## ACTIVITY
Leaving the pictures aside, return all of the data below exactly.

## INFORMATION PROVIDED
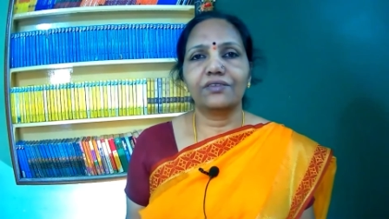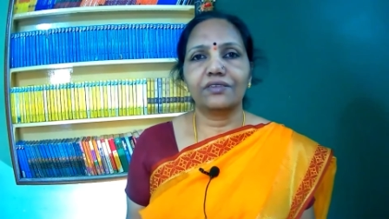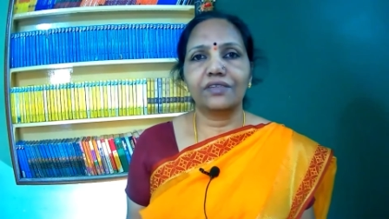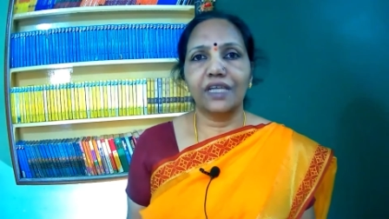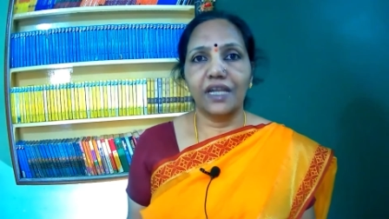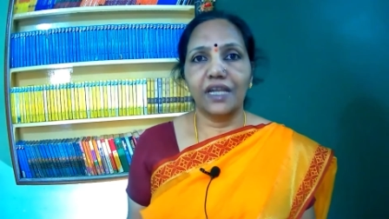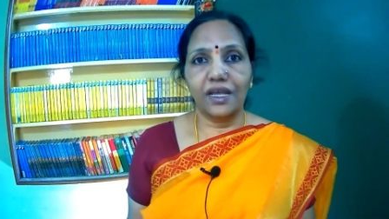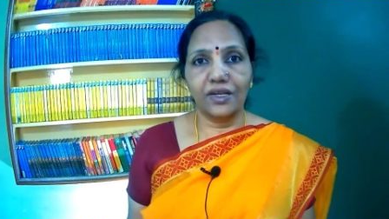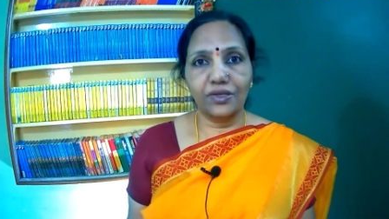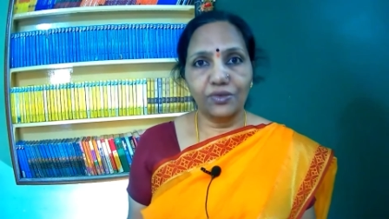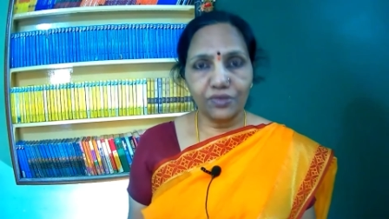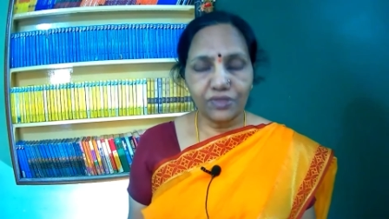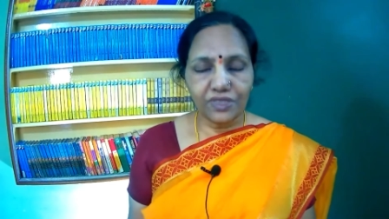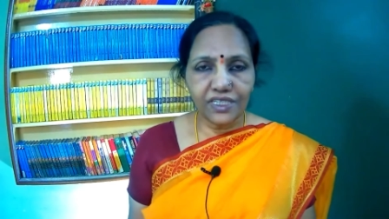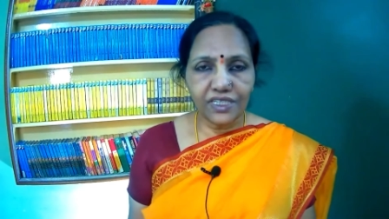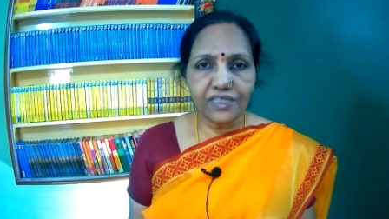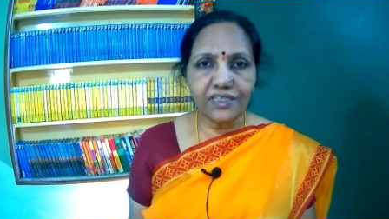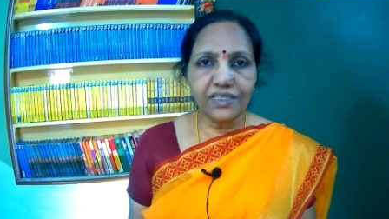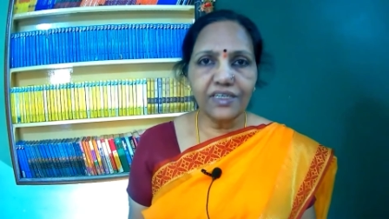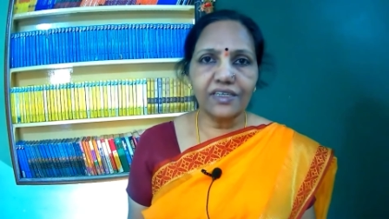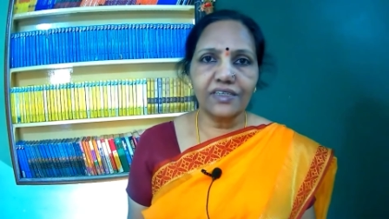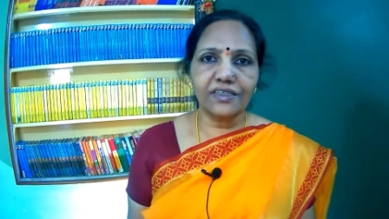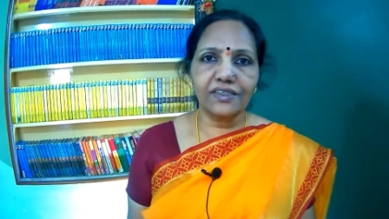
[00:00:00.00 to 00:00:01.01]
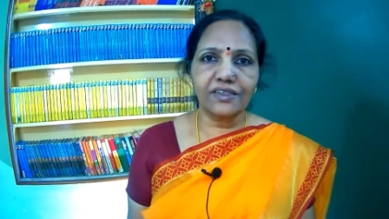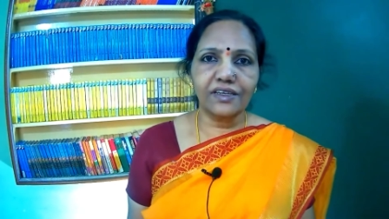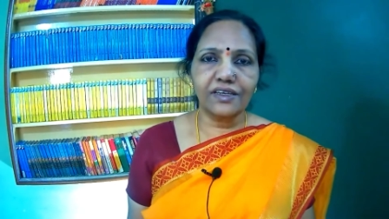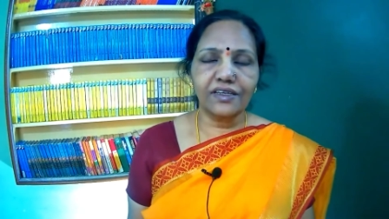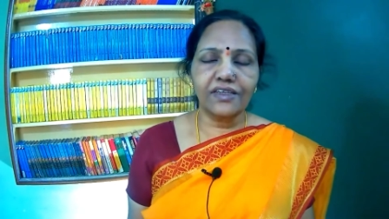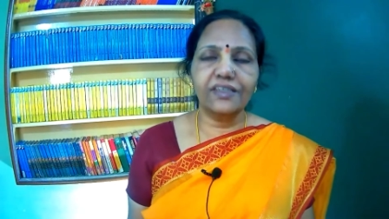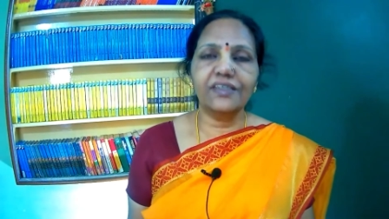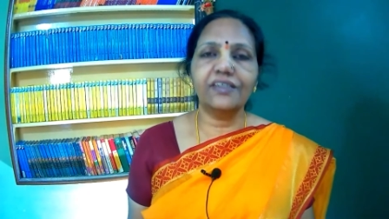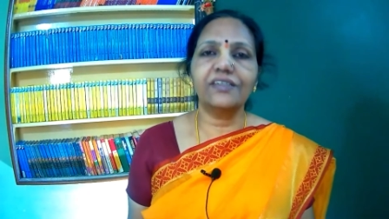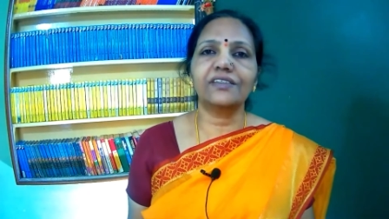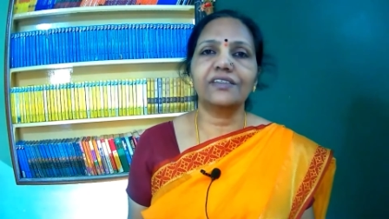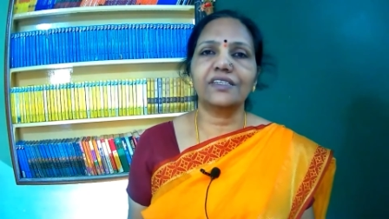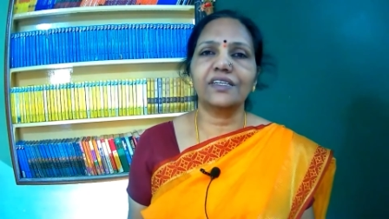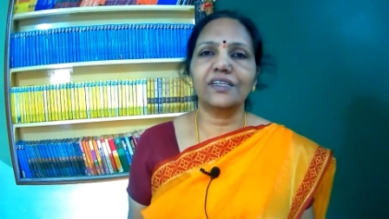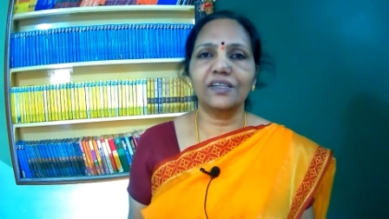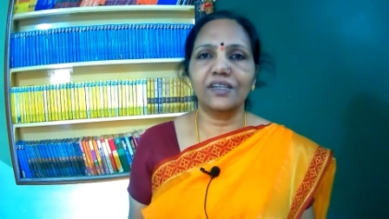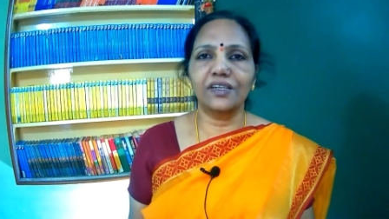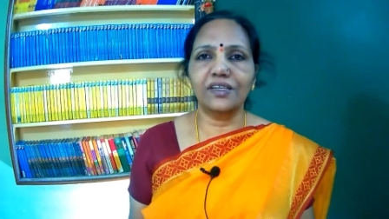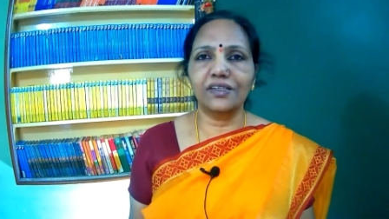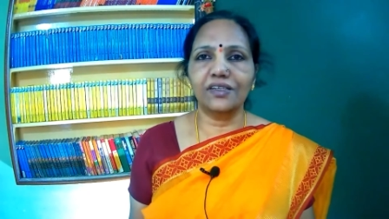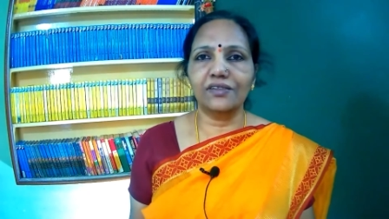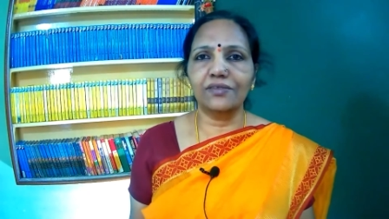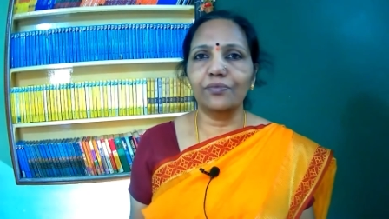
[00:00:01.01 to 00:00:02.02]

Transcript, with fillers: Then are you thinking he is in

## RESPONSE BELOW
[00:00:00.00 to 00:00:01.01]
[00:00:01.01 to 00:00:02.02]

Transcript, with fillers: Then are you thinking he is in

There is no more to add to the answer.